Hábito, Memória e Acontecimento: o problema do tempo em Deleuze

Angelica de Britto Pereira Pizarro

Tese
Autor
Angelica de Britto Pereira Pizarro
Orientador(a)
Déborah Danowski
Universidade
PONTIFÍCIA UNIVERSIDADE CATÓLICA DO RIO DE JANEIRO — PUC-RIO
Programa
FILOSOFIA
Grau
DOUTORADO
Ano
2012
2012Angelica de Britto Pereira Pizarro. Hábito, Memória e Acontecimento: o problema do tempo em Deleuze. 2012. Tese (DOUTORADO em FILOSOFIA) — PONTIFÍCIA UNIVERSIDADE CATÓLICA DO RIO DE JANEIRO, RJ. Orientador(a): Déborah Danowski.1

“Em todos os meus livros procurei a natureza do acontecimento, é um conceito filosófico, o único capaz de destituir o verbo ser e o atributo”. Nessas palavras de Deleuze, em Conversações, encontramos a razão que move todo o seu investimento filosófico: demolir a ontologia do Mesmo e do Uno, permitindo que o novo, expresso pelo Acontecimento ou Devir, retorne eternamente.

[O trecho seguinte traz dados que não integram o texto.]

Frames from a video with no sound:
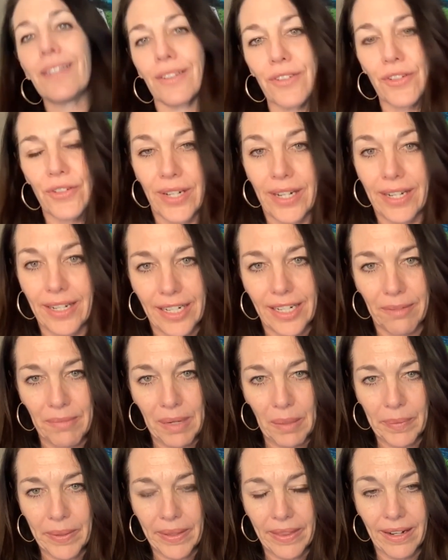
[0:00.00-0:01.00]
you're trying to come
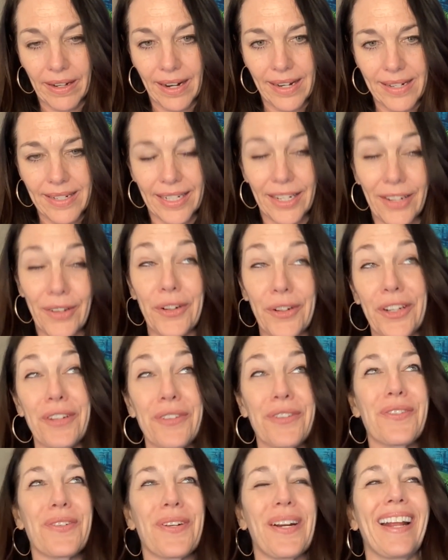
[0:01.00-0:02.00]
up with an idea, or
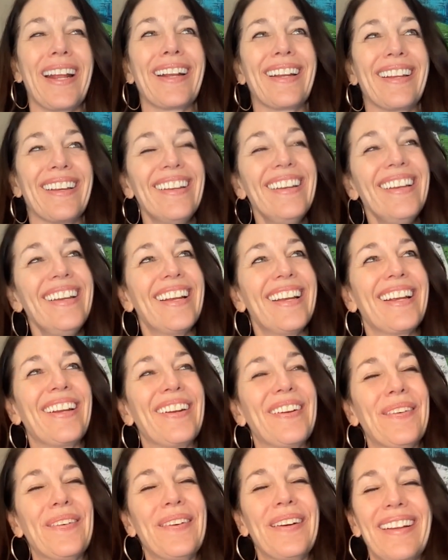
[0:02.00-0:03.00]
you're trying to,
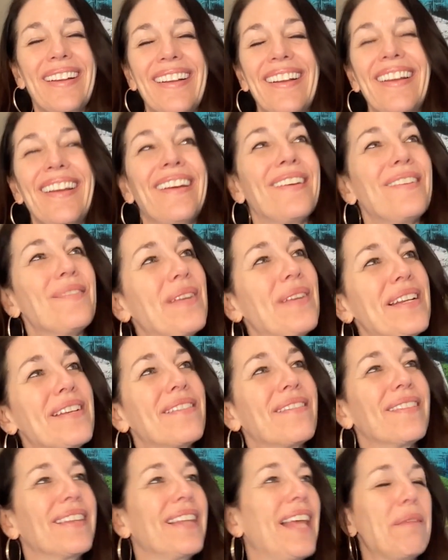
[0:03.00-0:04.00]

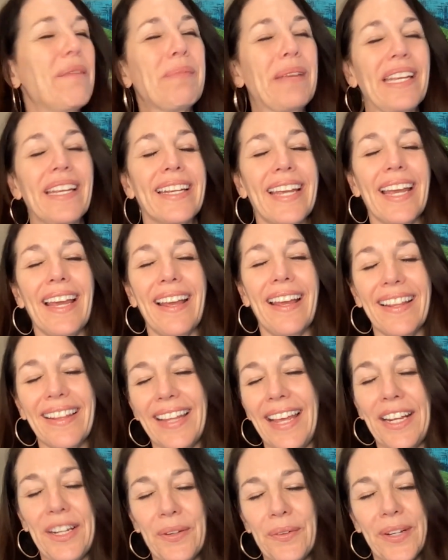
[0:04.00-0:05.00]
and let you get
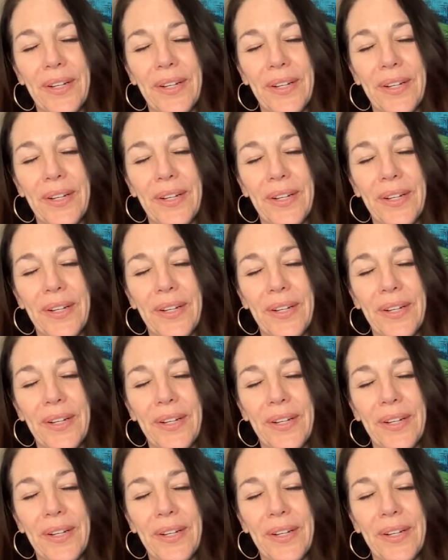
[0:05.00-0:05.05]
your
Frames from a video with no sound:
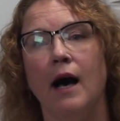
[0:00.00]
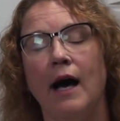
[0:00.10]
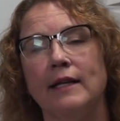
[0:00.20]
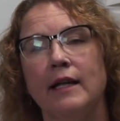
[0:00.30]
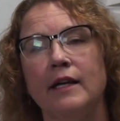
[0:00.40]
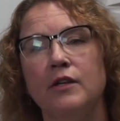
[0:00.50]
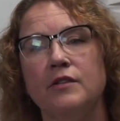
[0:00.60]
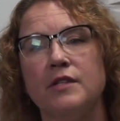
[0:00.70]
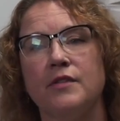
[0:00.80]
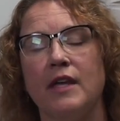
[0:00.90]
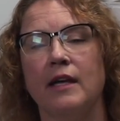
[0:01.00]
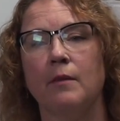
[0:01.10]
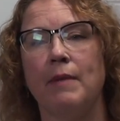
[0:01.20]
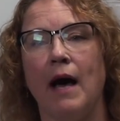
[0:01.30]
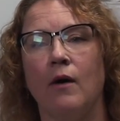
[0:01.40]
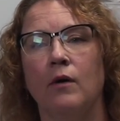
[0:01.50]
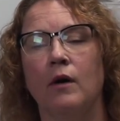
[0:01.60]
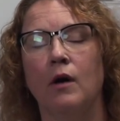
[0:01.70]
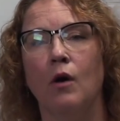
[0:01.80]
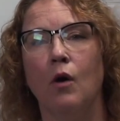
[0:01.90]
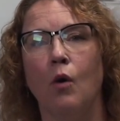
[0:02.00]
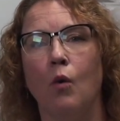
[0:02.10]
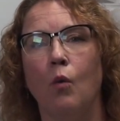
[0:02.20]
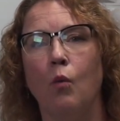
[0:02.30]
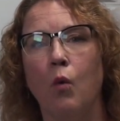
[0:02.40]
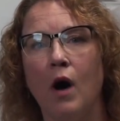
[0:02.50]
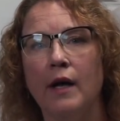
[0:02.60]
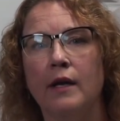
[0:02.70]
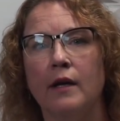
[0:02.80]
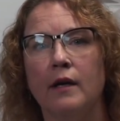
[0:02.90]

I'd like you to think about what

Seu intuito é alcançar todo um mundo fora do domínio do Ser que afronte o pensamento, fazendo-o operar, ou seja, devolvendo-lhe o direito de criar. Mas o que permite a Deleuze conceber o pensamento como criação? Nossa hipótese é que a resposta a essa questão se encontra em sua concepção de tempo, ou seja, o tempo não como forma a priori da intuição sensível, mas sim como dimensões heterogêneas que, embora difiram entre si, são indiscerníveis, compondo uma multiplicidade intensiva que sempre retorna diferente de si, ou, simplesmente, devém. O hábito funda o presente (e a subjetividade), o passado é fundamento do presente que passa. Ambos são os alicerces do futuro, mas o futuro os abandona para tornar-se ele mesmo incondicional, um a-fundamento, deserto pânico no qual o único viandante é a potência que faz voltar o novo.